Work item:
All of the data below should come back exactly as written, minus its images.

(Collected data entries)
"""

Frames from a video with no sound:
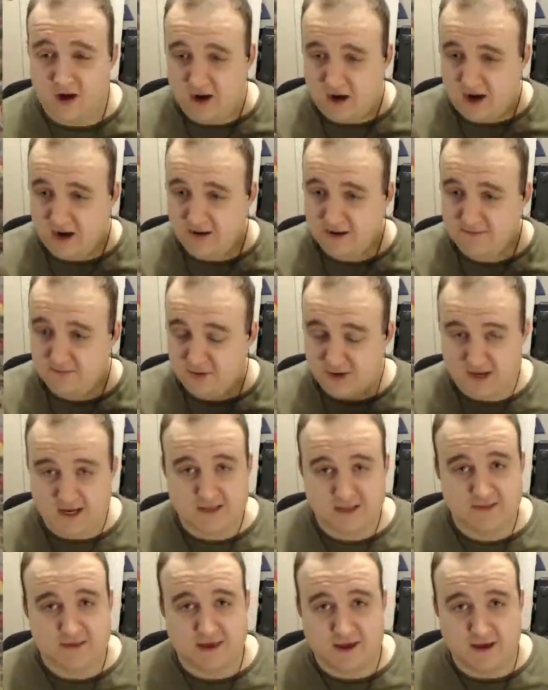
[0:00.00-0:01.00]
I'm
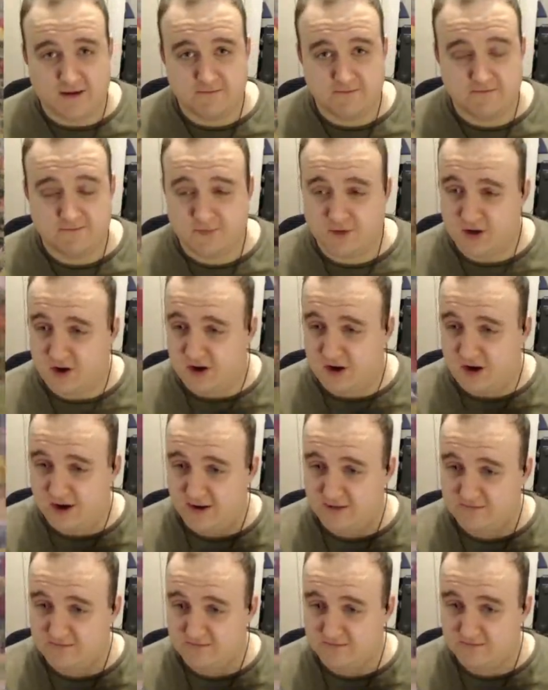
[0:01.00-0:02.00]
playing the game,
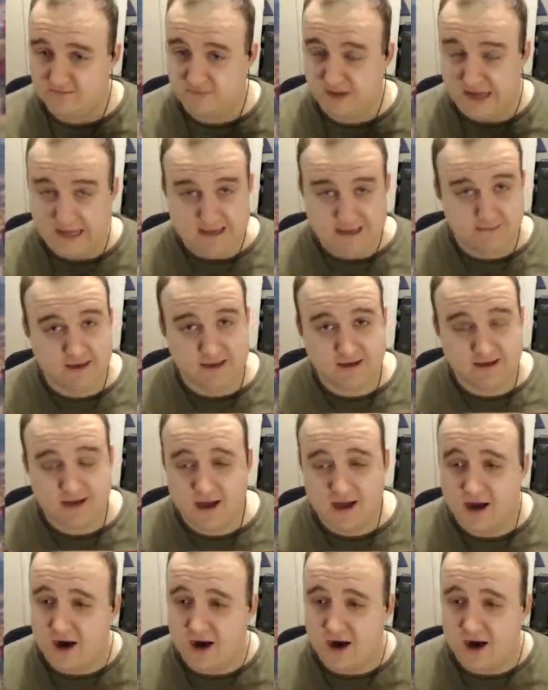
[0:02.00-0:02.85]
I'm aiming,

"""

Solution:
Frames from a video with no sound:
[0:00.00-0:01.00]
I'm
[0:01.00-0:02.00]
playing the game,
[0:02.00-0:02.85]
I'm aiming,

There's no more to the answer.